It must of been some sick joke your mind was playing on you as the words of the doctor played over and over in your mind like some tormenting movie that you were forced to watch.
"I'm sorry Mrs Sano but you're unable to bare a child"
The clear expression of the doctor with her soft saddened smile as she revealed the reason why you were struggling to fall pregnant etched into your memory. The image only causing more tears to spill from your eyes.
Your heart was sucken to the deepest pits within unable to come to terms that you would never have a child. You would never be able to hold a being that you carried for 9 months in your arms, you would never be a mother and to make it worst Shinichiro would never be a father.

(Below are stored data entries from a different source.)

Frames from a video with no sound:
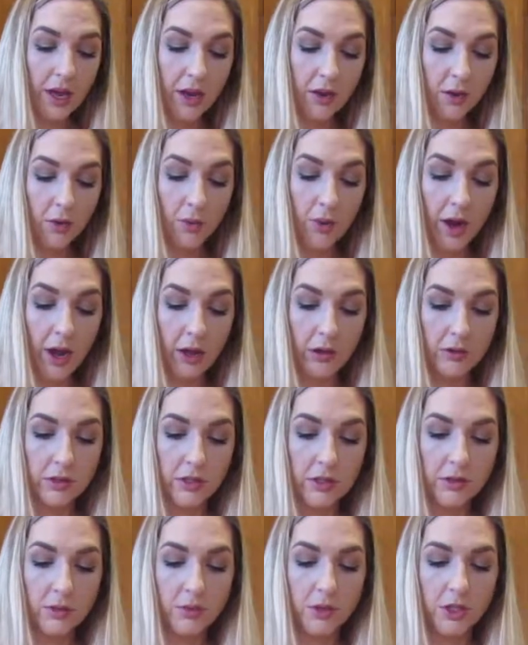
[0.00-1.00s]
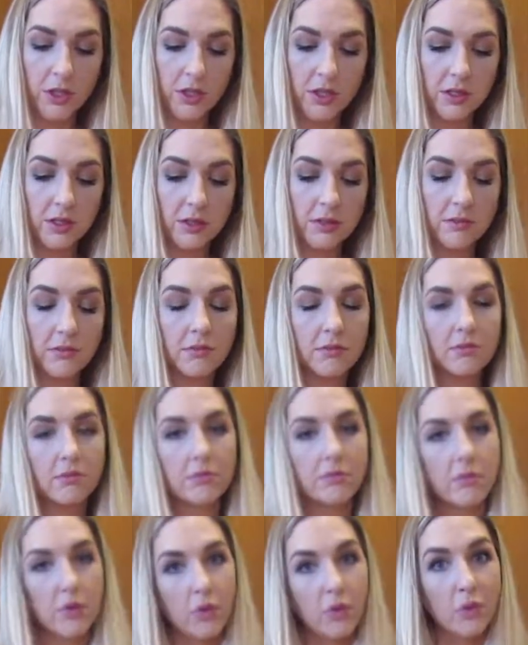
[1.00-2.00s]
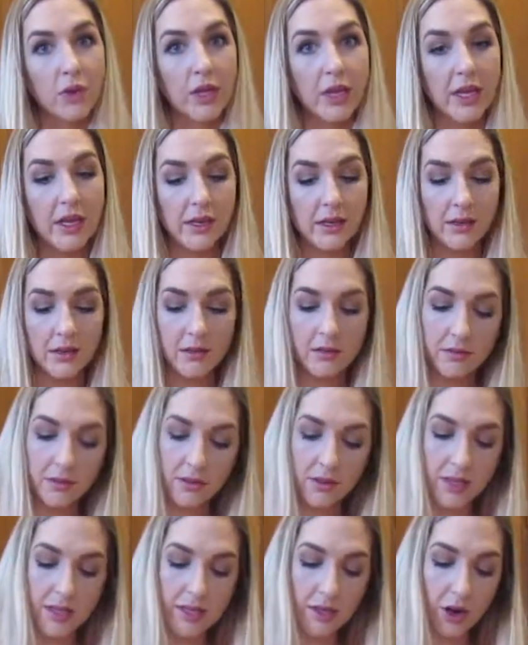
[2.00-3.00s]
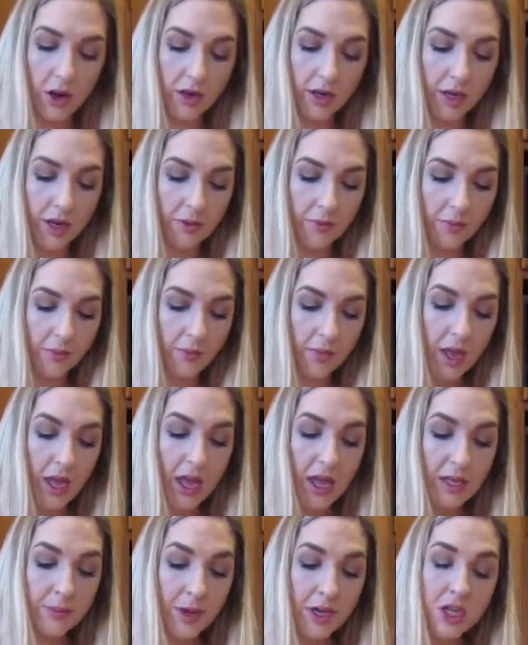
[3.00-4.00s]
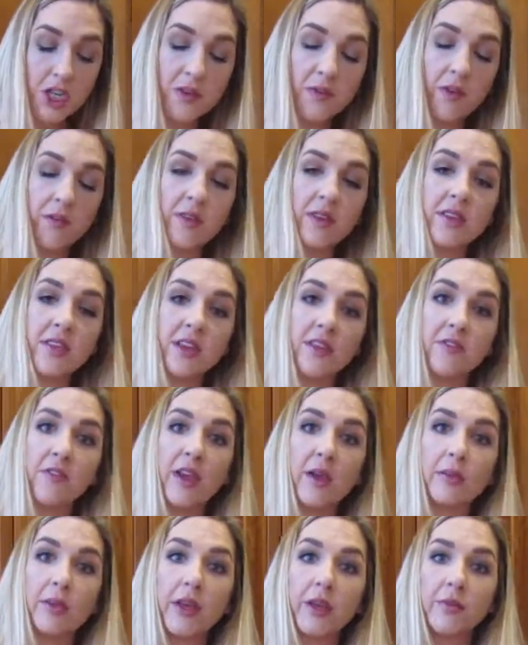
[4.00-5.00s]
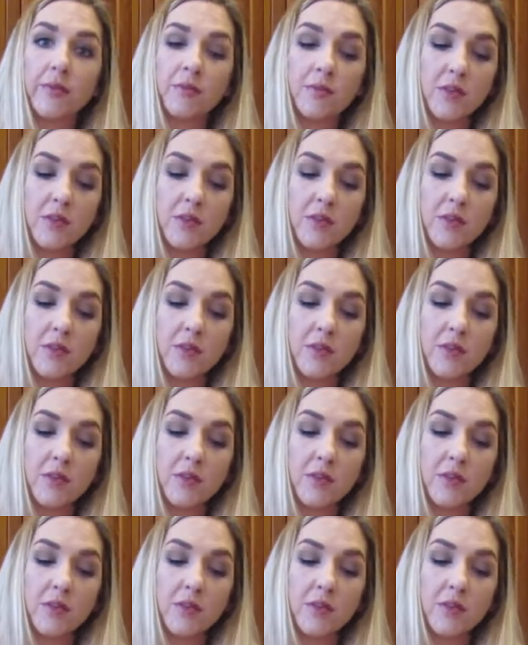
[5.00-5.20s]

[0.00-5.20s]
and around, which is really disheartening, especially if you have a sick family.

You knew how important family was to Shinichiro, and how much he wanted one of his own. So, now with this reality presented infront of you, you knew what would be the outcome causing you to cry even more as you mourned a child you would never know.
'It's only a matter of time' your mind told you.
Your knew that once you would break the news to Shinichiro that soon, he would depart permanent from you. What was the use of being with a woman who couldn't even provide such a basic need and you would be alone child barren and with no hand to hold or shoulder to cry on.
The thought alone causing more tears to fall like a crashing wave on the rough rocks of the shore.
So heartbroken that you hadn't even heard your husband enter what was supposed to be your shared bedroom.
"Hey (Y/N) you see my wrench" he asked looking over at your figure. Your figure that was hunched over, with your hands covering your beautiful face as the most heart breaking sobs emitted from your lips.
Quickly Shinichiro moved to sit beside you, wrapping his arms around your waist to pull your closer, as you peaked through your fingers to see the worried expression on his face causing fresh tears to spill like a waterfall.
"What's wrong (Y/N)" Shinichiro asked softly waiting for your response; but he waited in vain as he was only met with silence and the sound of your tears.
"Are you sad because I ate the last pudding"
"I'm sorry I ate the last pudding I didn't mean to but I was so hungry and work was running late so I just-"
"I'm not sad about the pudding" you sniffled out with a laugh. Even when you were sad he was able to make you laugh, you would miss this quality of his so much, the thought alone drowning out the laughter that had escaped your lips.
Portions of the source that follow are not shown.